L’homme derrière la légende
Mais réduire Tom Matano à la MX-5 serait injuste. Ses collègues se souviennent d’un homme chaleureux, accessible, et d’un épicurien qui savait transformer chaque rencontre en moment mémorable. Stewart Reed évoque leurs soirées à Irvine, où Matano l’invitait dans son restaurant italien préféré. Le chef avait même baptisé un plat en son honneur : la « Pasta à la Matano ».
Sa passion pour l’automobile dépassait largement son propre travail. Ancien rédacteur en chef d’Autoweek, Matt DeLorenzo, se rappelle de sa fascination d’enfant pour les voitures américaines, découvertes dans les pages du magazine Life. Dans les années 1990, alors qu’il présentait le futur RX-7, Matano avait même fait coudre de gigantesques ailerons sur la housse du prototype, clin d’œil à cette passion juvénile pour les tailfins. Preuve d’un humour intact, jusque dans les projets les plus sérieux.

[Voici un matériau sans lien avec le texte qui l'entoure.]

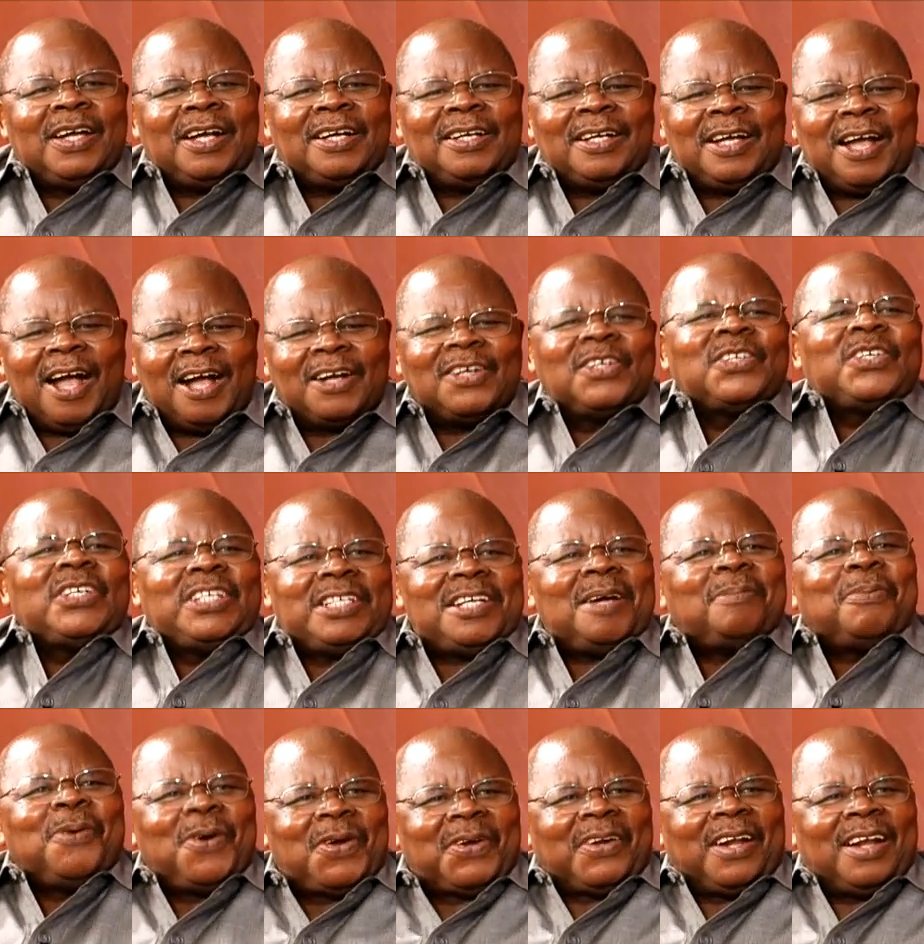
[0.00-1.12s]
agreed
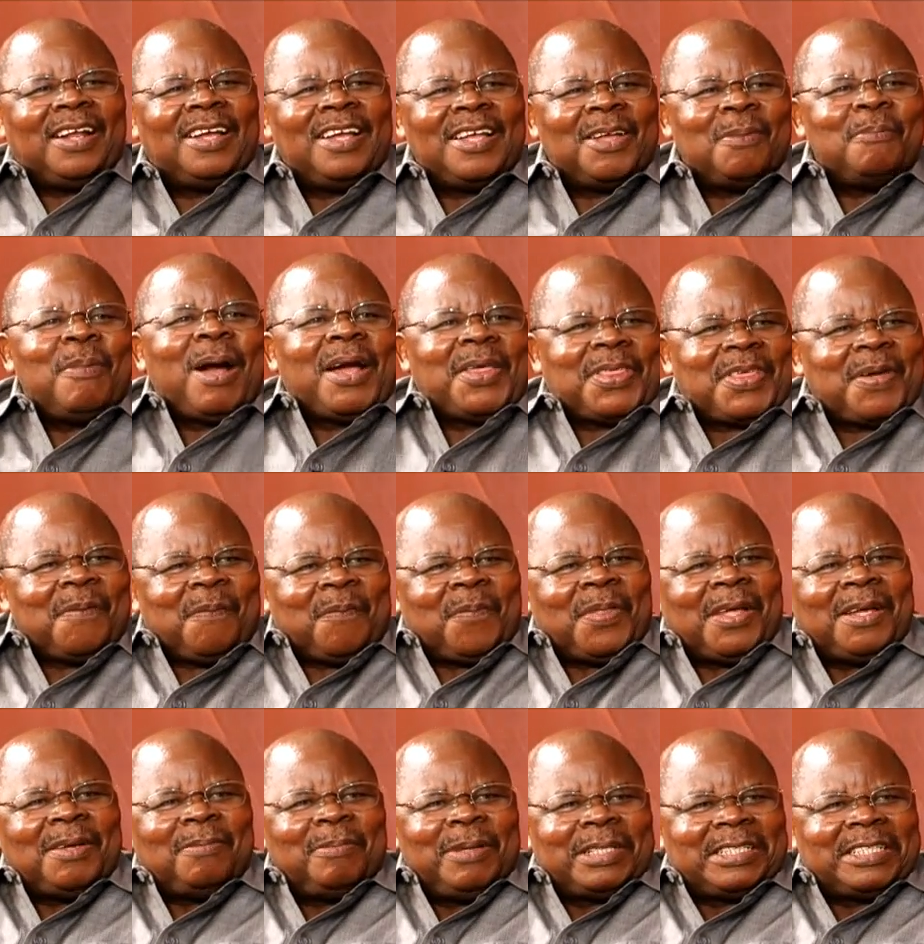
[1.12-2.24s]
upon by them,
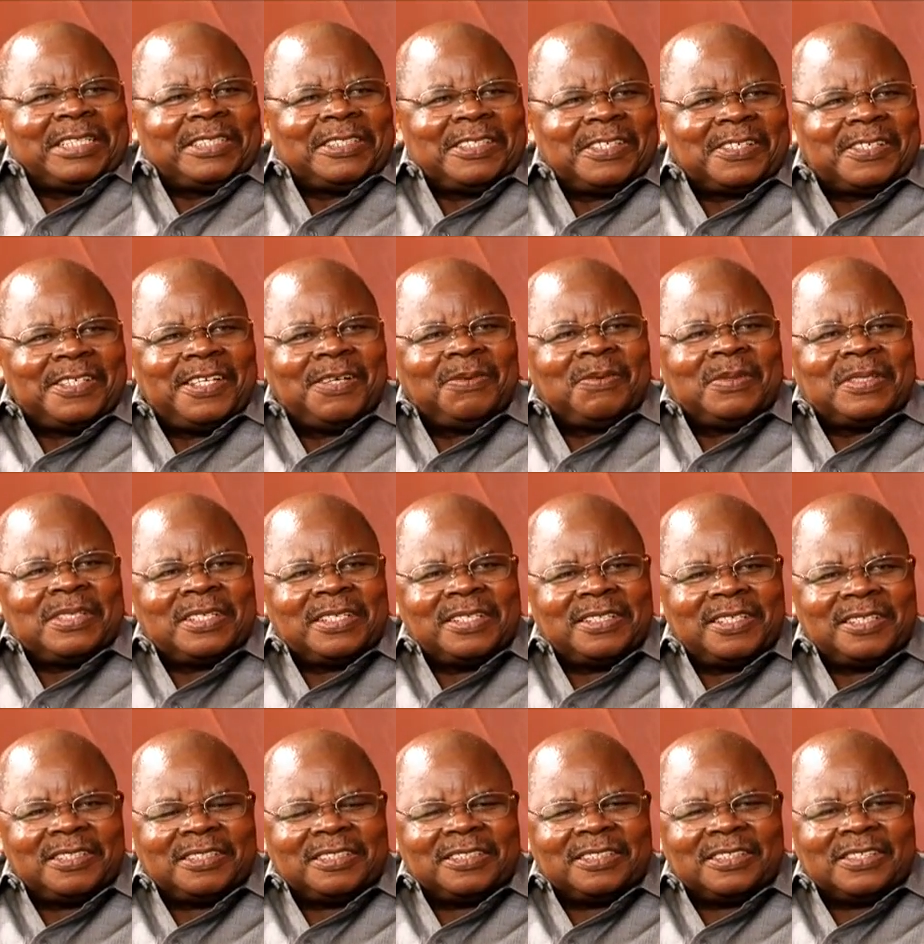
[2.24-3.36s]
but at least they would see that
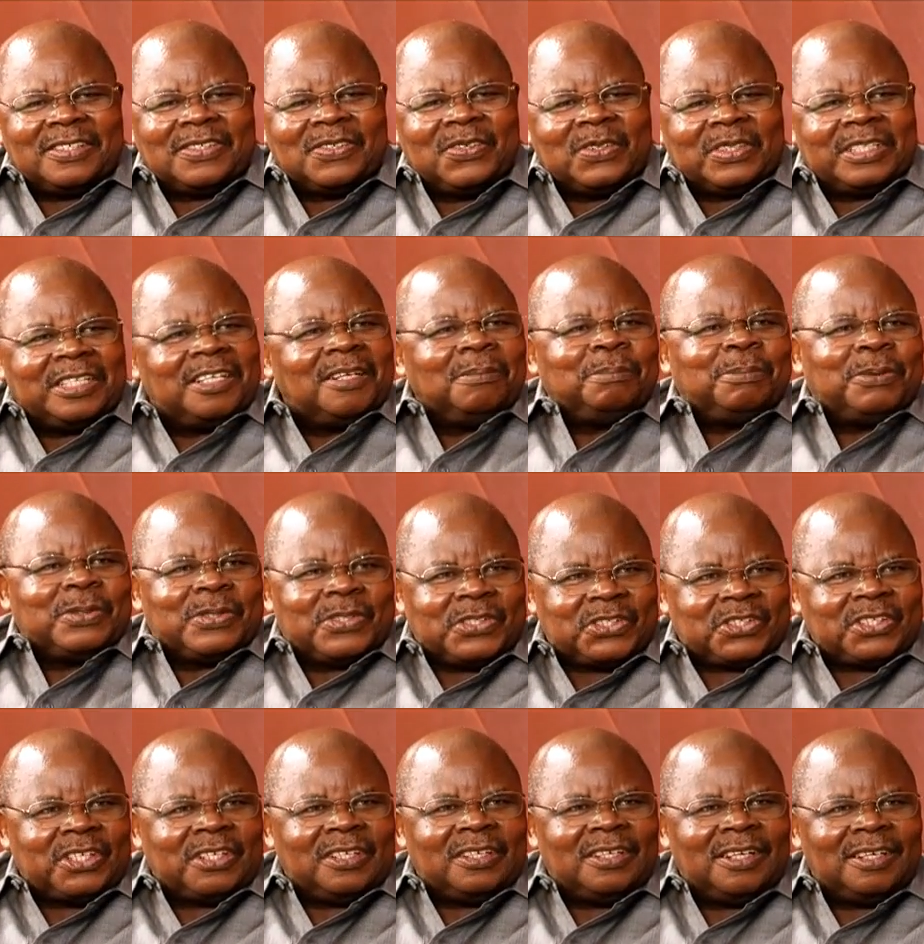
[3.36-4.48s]
it is not an imposition
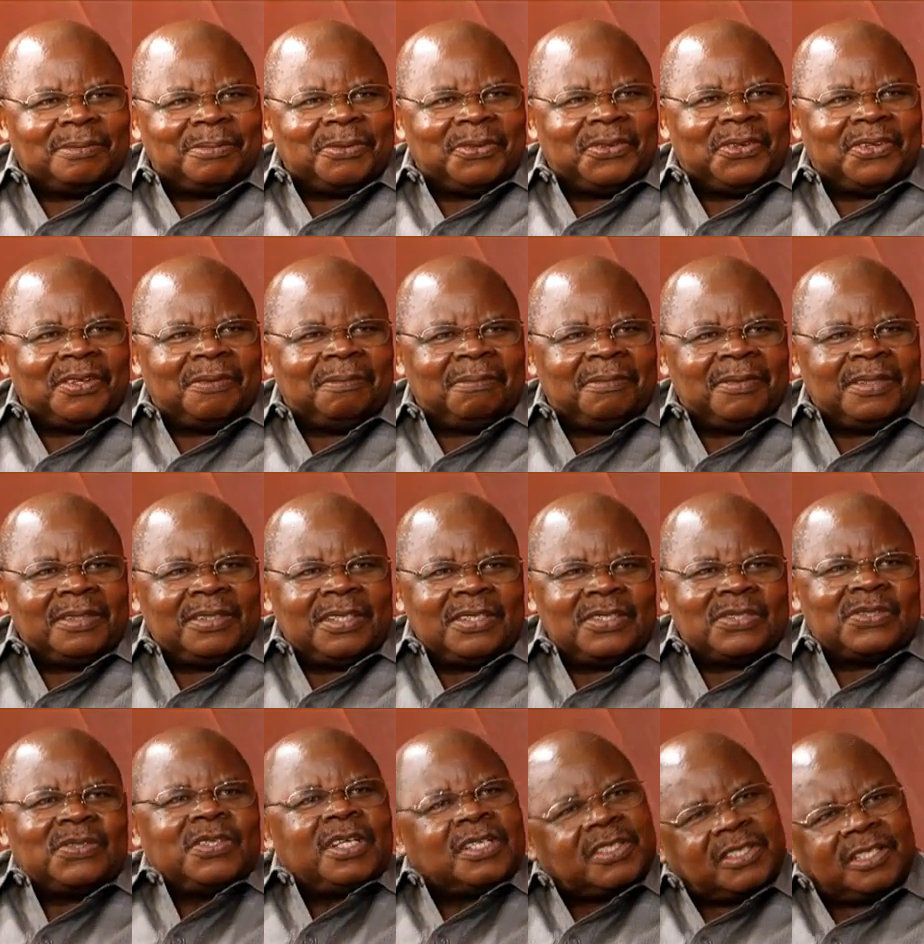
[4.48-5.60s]
upon them. So
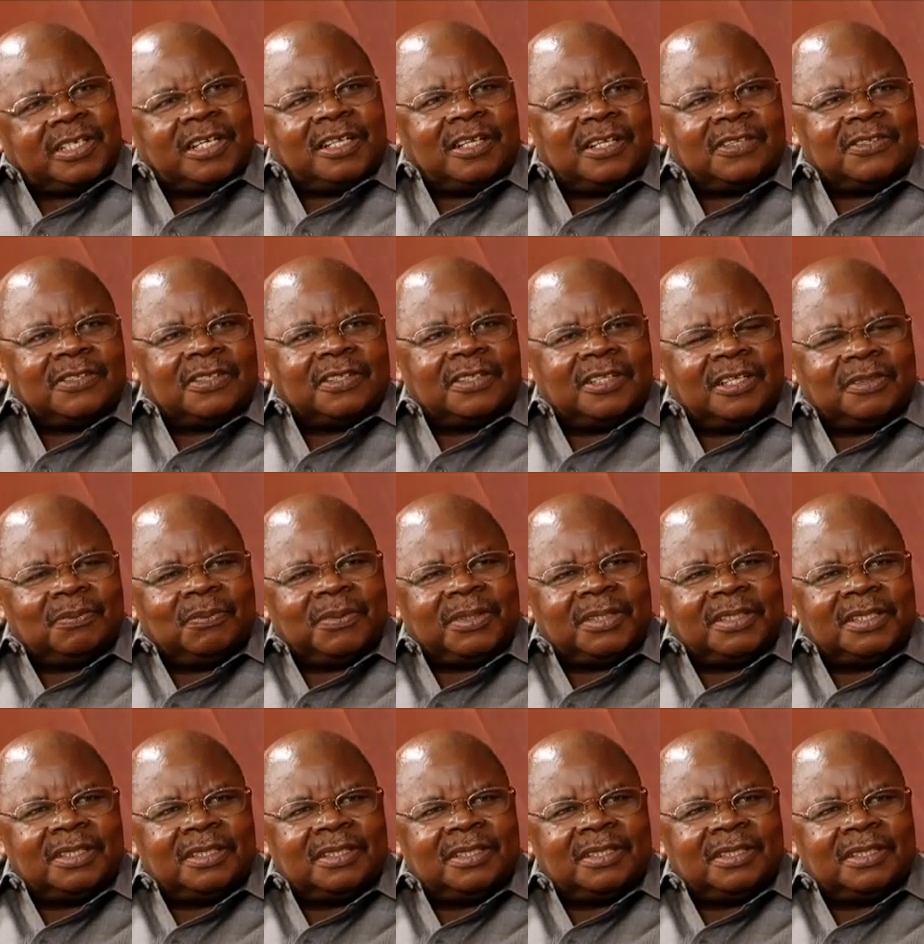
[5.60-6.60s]
that's another thing that we did.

Ce goût du partage se retrouvait aussi dans sa vie privée. Un passionné raconte comment, lors d’un événement automobile, il lui offrit un souvenir inoubliable : réaliser le rêve de sa femme Kako, monter à bord d’une Lamborghini Diablo. Un geste simple, mais que Matano n’a jamais cessé de remercier.
Un héritage universel
Pour les communautés de passionnés, la disparition de Tom Matano est une perte immense. Le groupe Miata Reunion a exprimé sa tristesse dans un message : « Son œuvre ne nous a pas seulement offert une voiture. Elle nous a donné des amitiés, des souvenirs et une famille qui s’étend aujourd’hui dans le monde entier. »
Bob Hall, compagnon de route dans l’aventure MX-5, résume cette douleur : « Il était comme un frère pour moi. Vous ne réalisez pas combien vous aimez quelqu’un avant qu’il ne disparaisse. »
L’histoire retiendra que Tom Matano a façonné l’une des voitures les plus importantes de la fin du XXe siècle. Mais ceux qui l’ont connu, eux, n’oublieront jamais l’homme derrière le designer. Un créateur habité par la passion, qui n’a jamais cessé de s’amuser, et qui a su transmettre cette joie à travers une automobile devenue intemporelle.
La Mazda MX-5 continue de rouler sur toutes les routes du monde. Désormais, elle porte plus que jamais le souvenir de son père spirituel.